● **The problem**
Reproduce the records that follow in full, excluding any picture they contain.

⟨

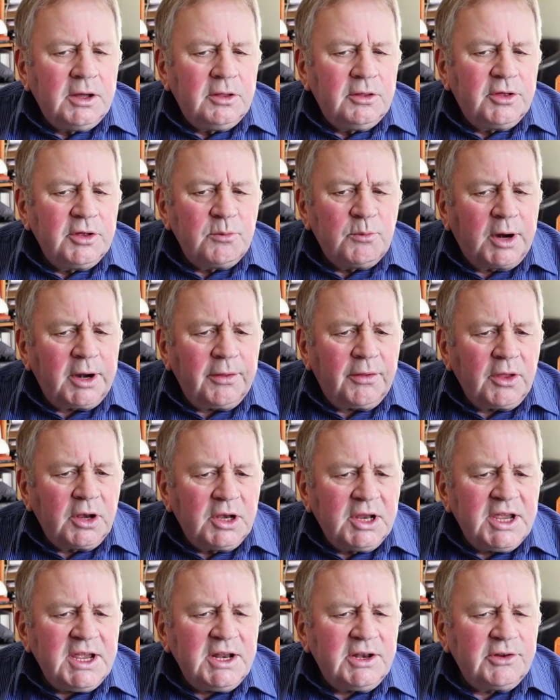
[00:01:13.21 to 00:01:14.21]
Then one of the
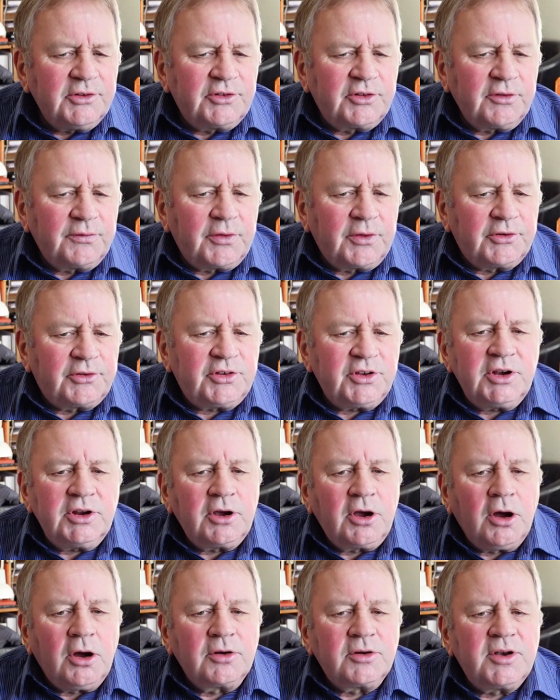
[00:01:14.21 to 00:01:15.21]
leaders of the
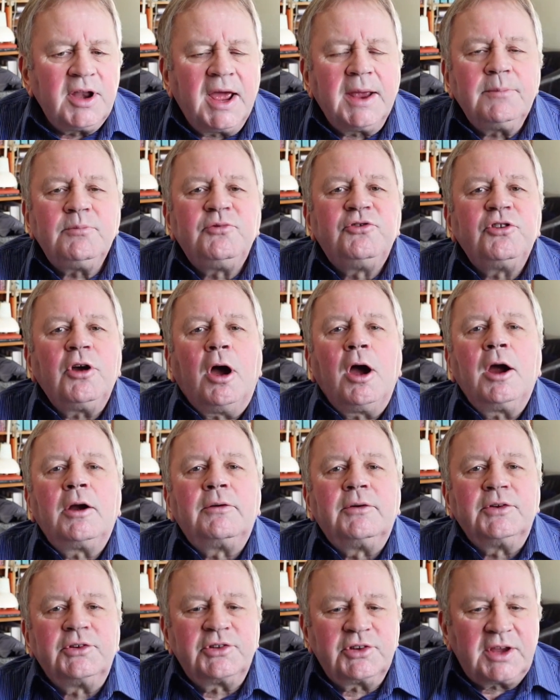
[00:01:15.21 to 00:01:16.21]
synagogue named
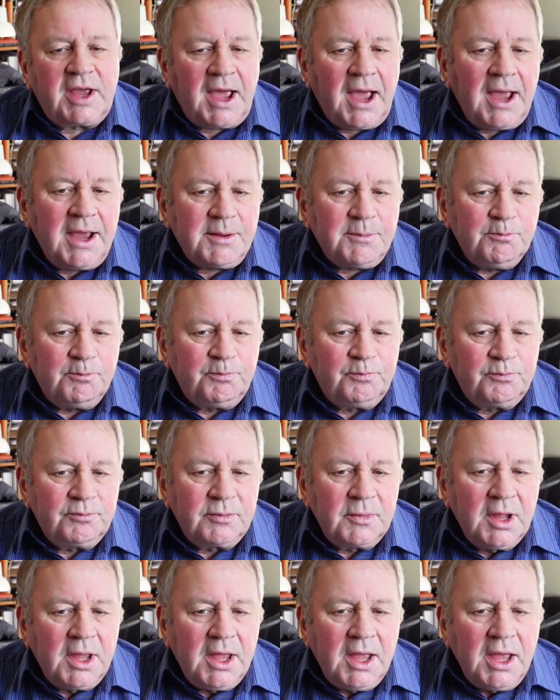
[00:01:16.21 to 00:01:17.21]
Jairus came,
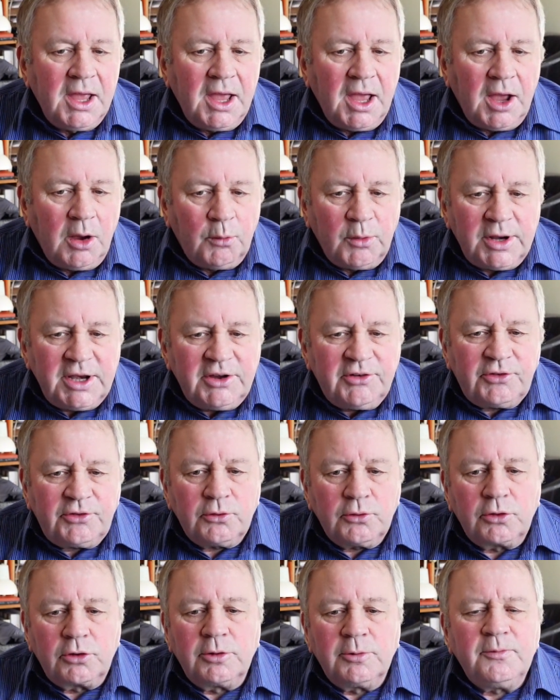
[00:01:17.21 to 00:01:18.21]
and when he
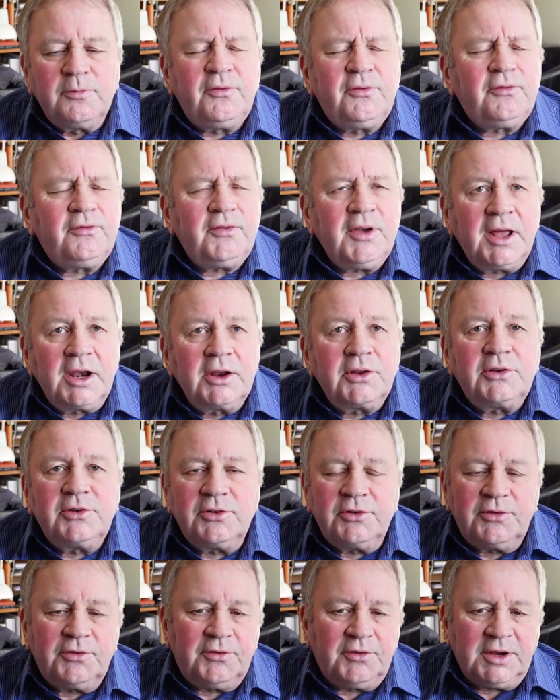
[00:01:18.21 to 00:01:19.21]
saw him, fell at
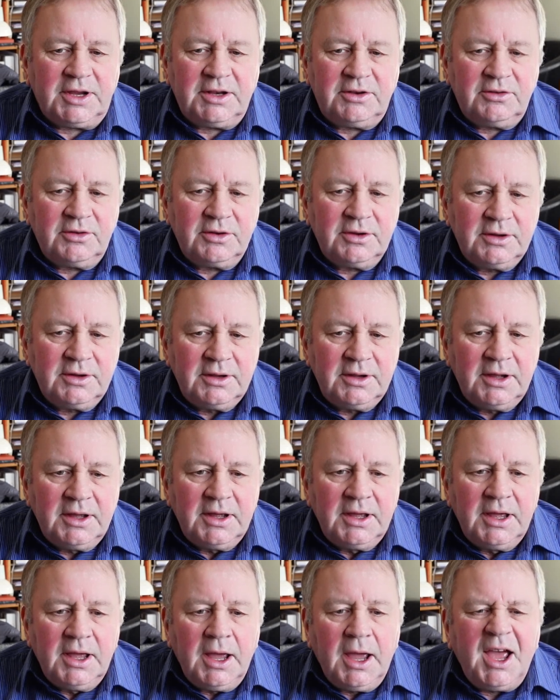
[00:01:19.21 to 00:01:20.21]
his feet
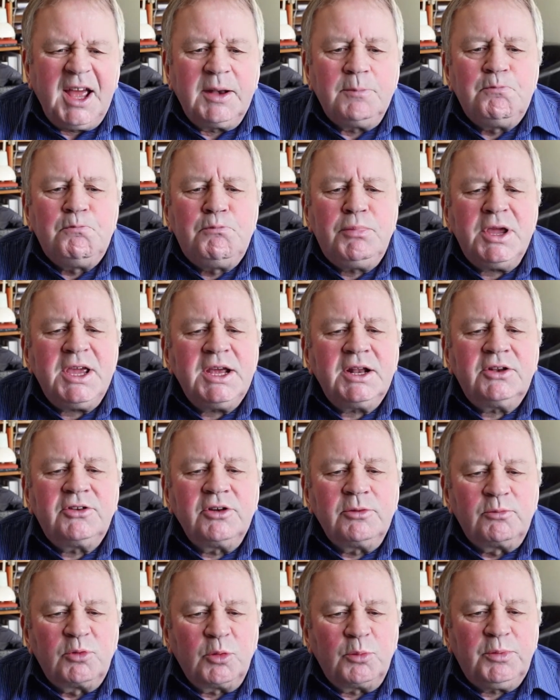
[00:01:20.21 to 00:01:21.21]
and begged
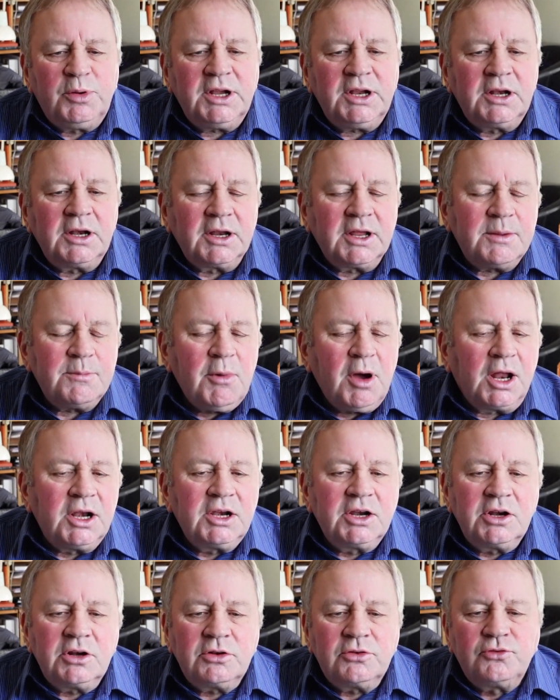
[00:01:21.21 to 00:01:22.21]
him repeatedly, My
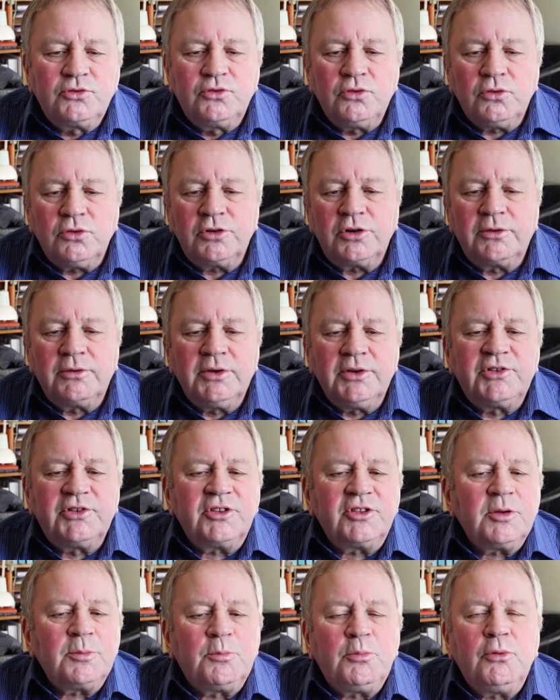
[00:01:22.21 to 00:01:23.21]
little daughter is
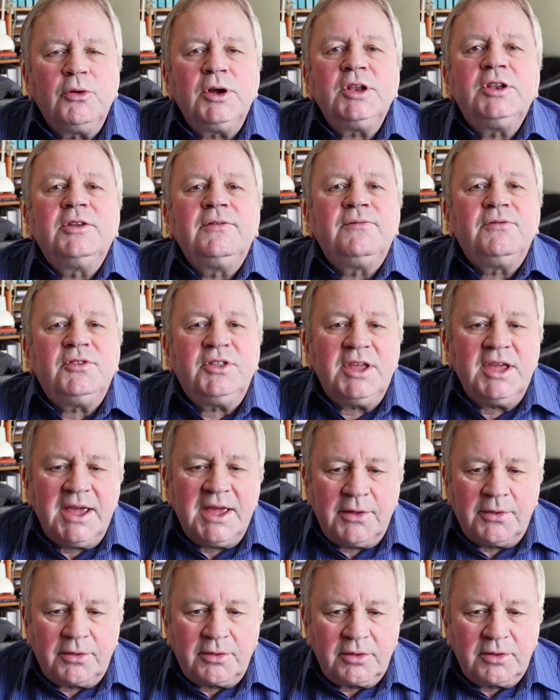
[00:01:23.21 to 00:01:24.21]
at the point of
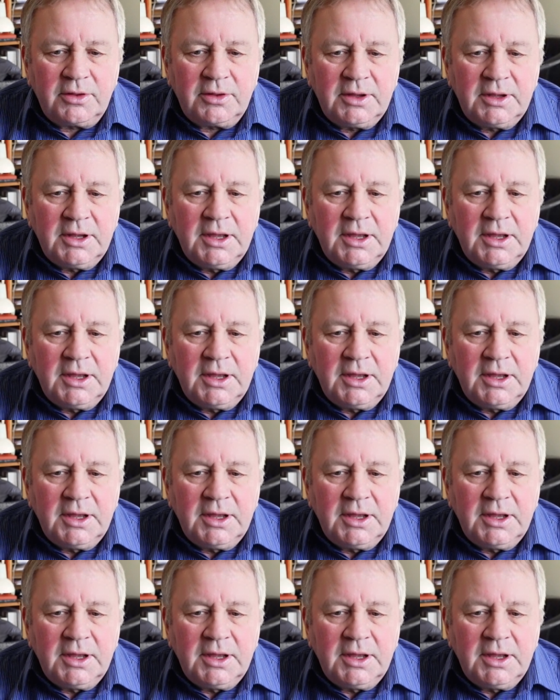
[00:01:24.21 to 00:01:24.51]
death.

⟩

● **Answer box**
[00:01:13.21 to 00:01:14.21]
Then one of the
[00:01:14.21 to 00:01:15.21]
leaders of the
[00:01:15.21 to 00:01:16.21]
synagogue named
[00:01:16.21 to 00:01:17.21]
Jairus came,
[00:01:17.21 to 00:01:18.21]
and when he
[00:01:18.21 to 00:01:19.21]
saw him, fell at
[00:01:19.21 to 00:01:20.21]
his feet
[00:01:20.21 to 00:01:21.21]
and begged
[00:01:21.21 to 00:01:22.21]
him repeatedly, My
[00:01:22.21 to 00:01:23.21]
little daughter is
[00:01:23.21 to 00:01:24.21]
at the point of
[00:01:24.21 to 00:01:24.51]
death.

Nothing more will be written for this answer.